● **Task goal**
Keep the images out while you set down the data exactly.

● **Supplied material**

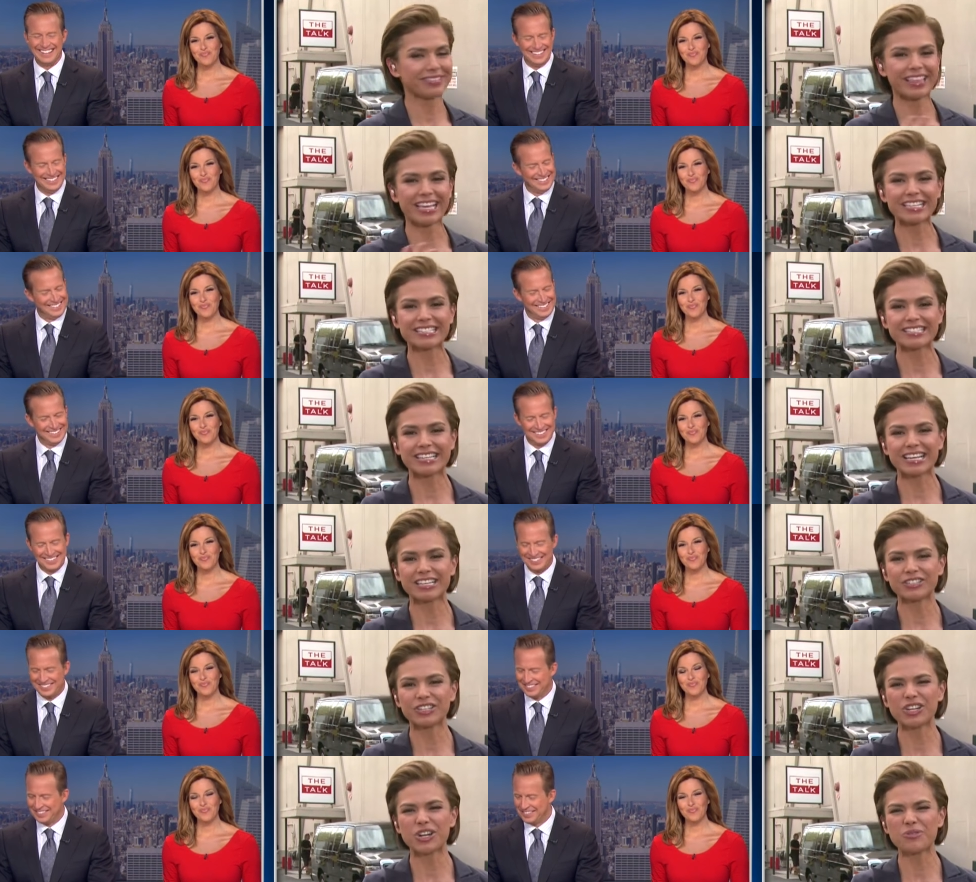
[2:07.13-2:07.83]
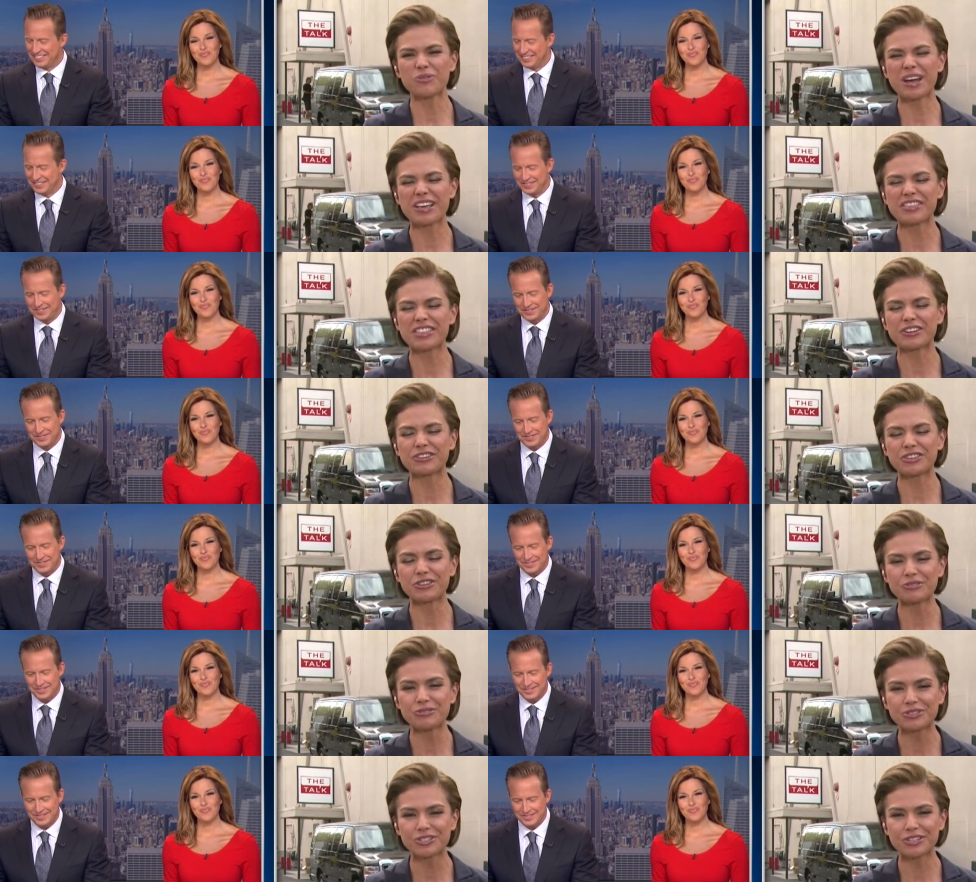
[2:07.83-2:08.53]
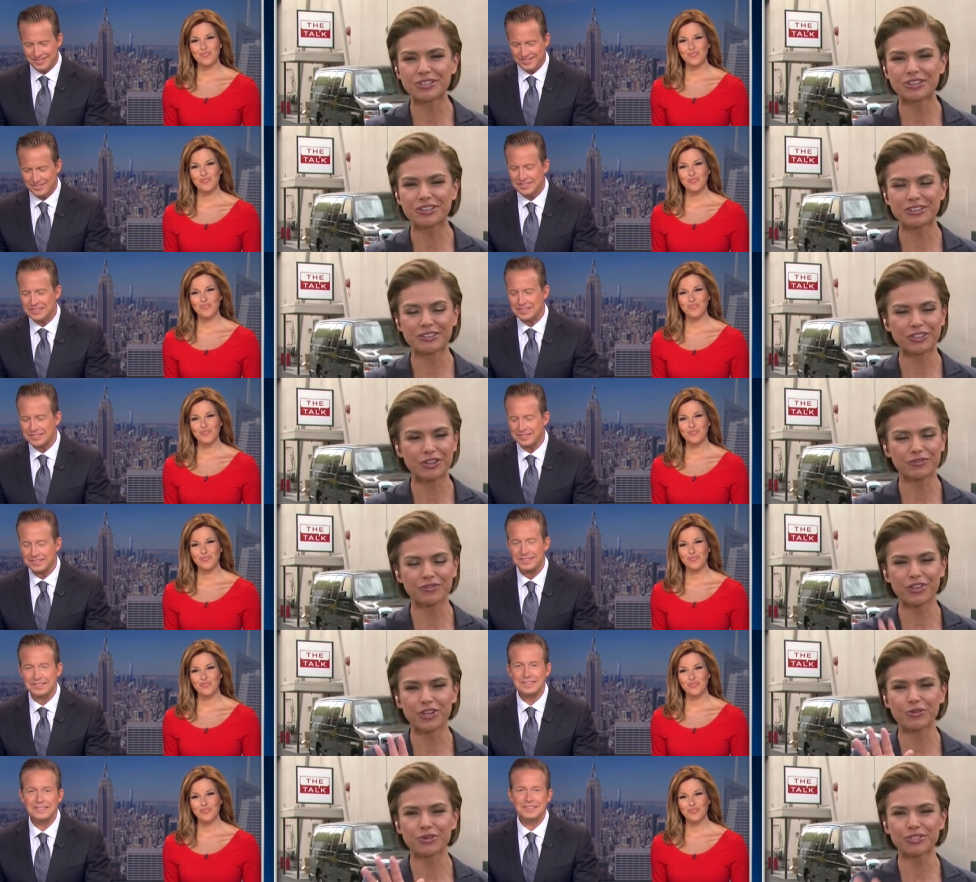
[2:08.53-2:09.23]
Speaker 1: they said, you know what, they're used to,
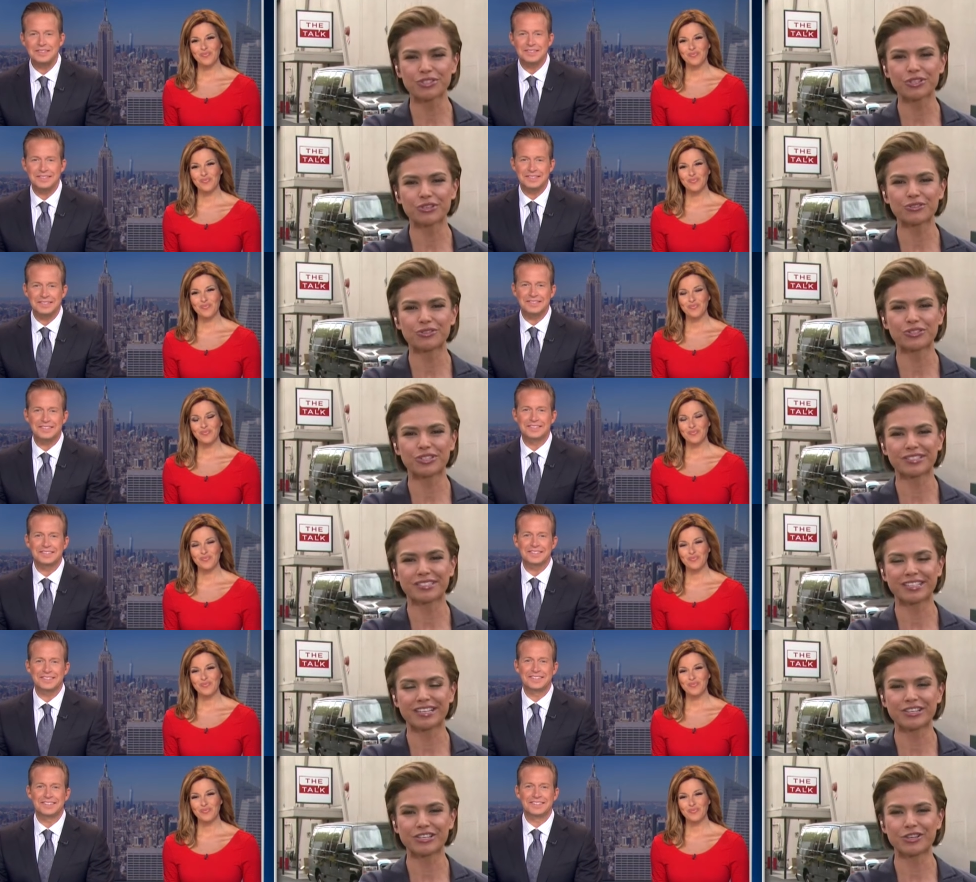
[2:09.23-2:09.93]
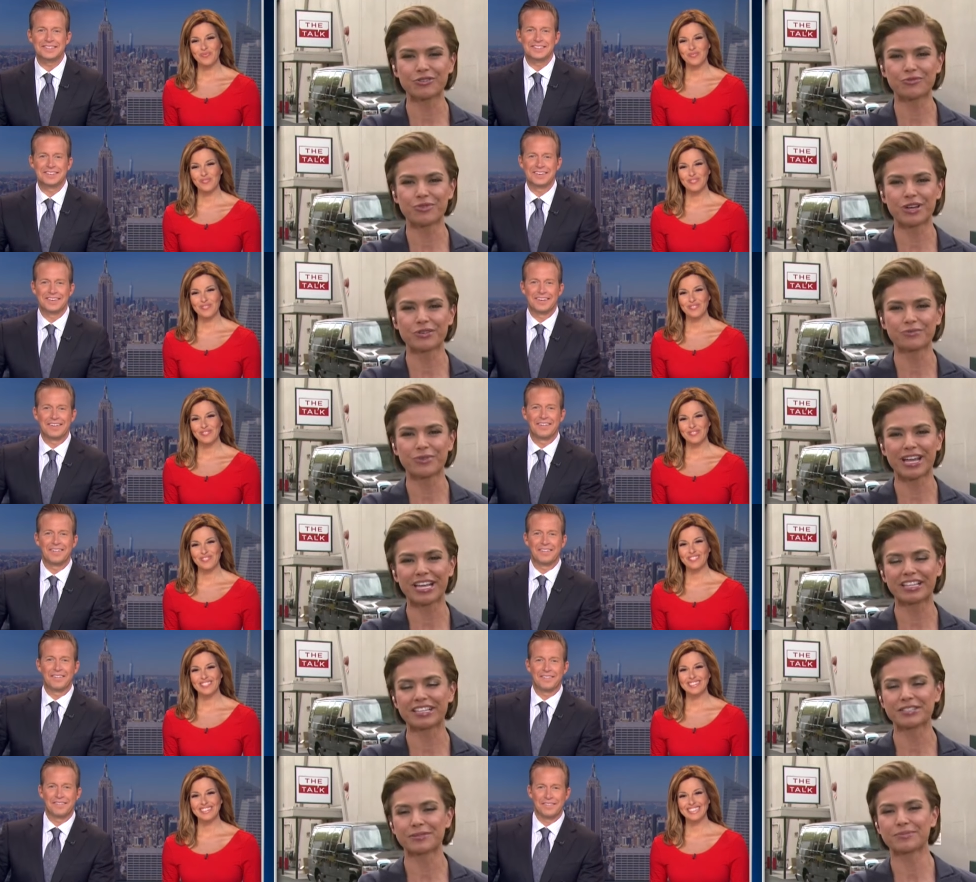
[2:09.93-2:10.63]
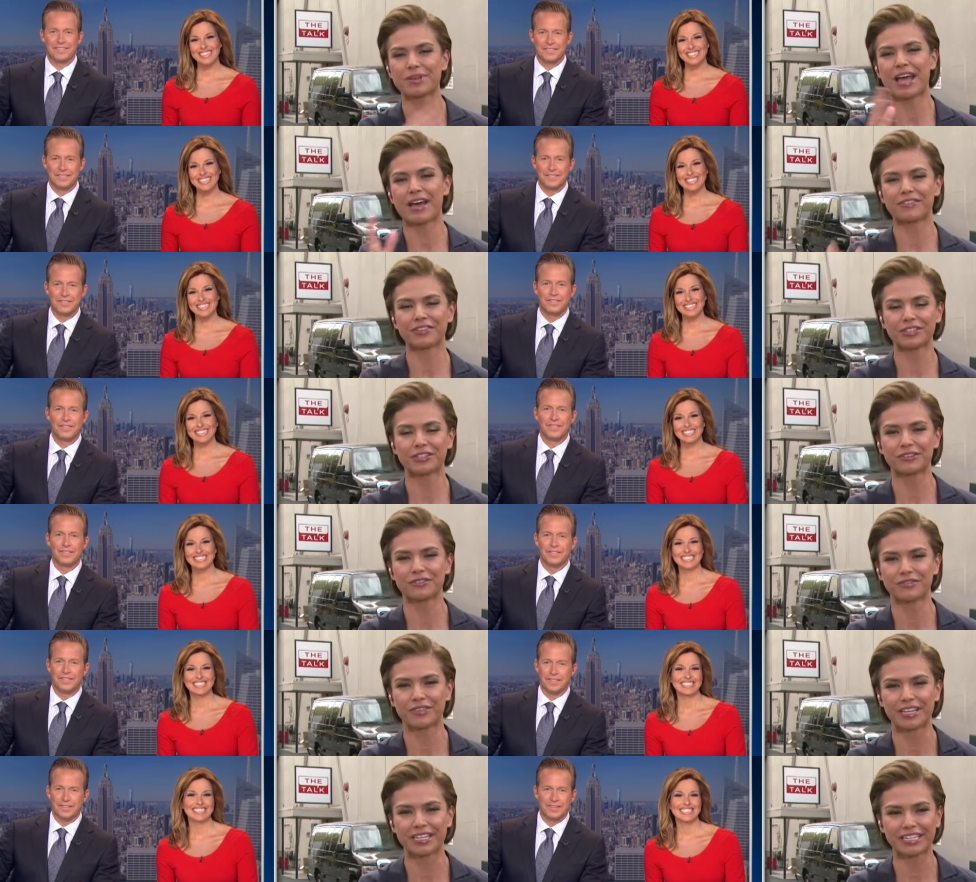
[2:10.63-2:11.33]
your viewers are used to seeing you one way. Let's have a
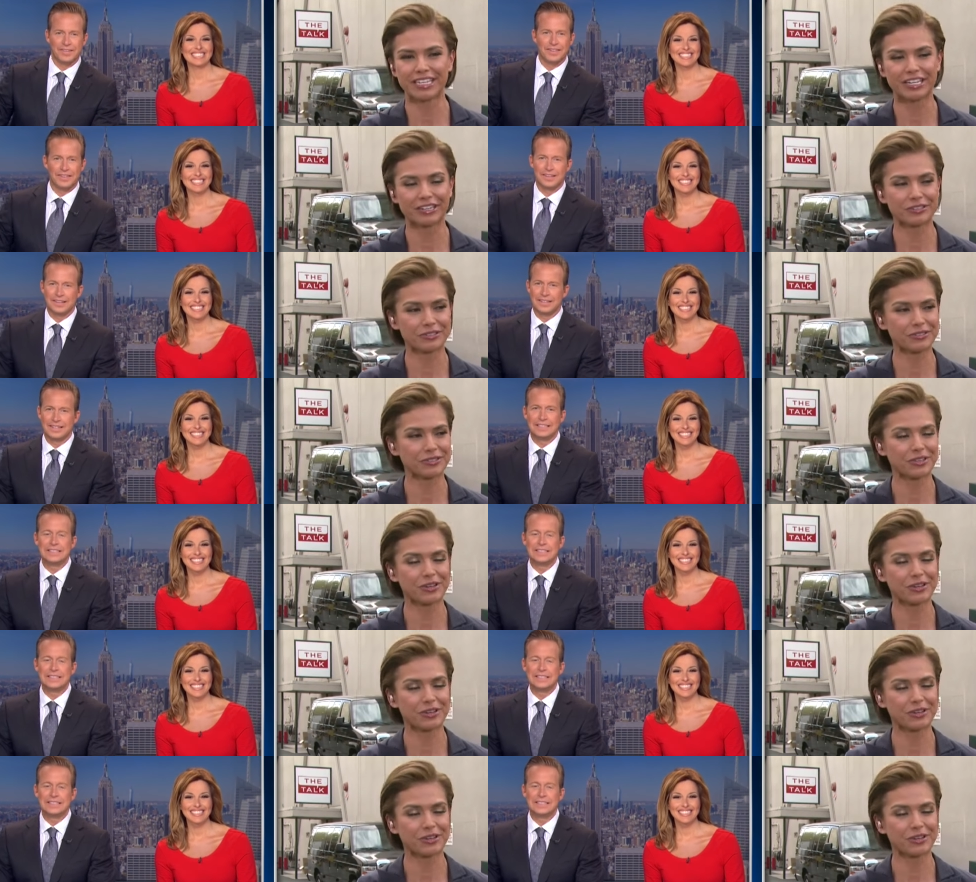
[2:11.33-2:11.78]
little fun here.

● **Finished exercise**
[2:07.13-2:07.83]
[2:07.83-2:08.53]
[2:08.53-2:09.23]
Speaker 1: they said, you know what, they're used to,
[2:09.23-2:09.93]
[2:09.93-2:10.63]
[2:10.63-2:11.33]
your viewers are used to seeing you one way. Let's have a
[2:11.33-2:11.78]
little fun here.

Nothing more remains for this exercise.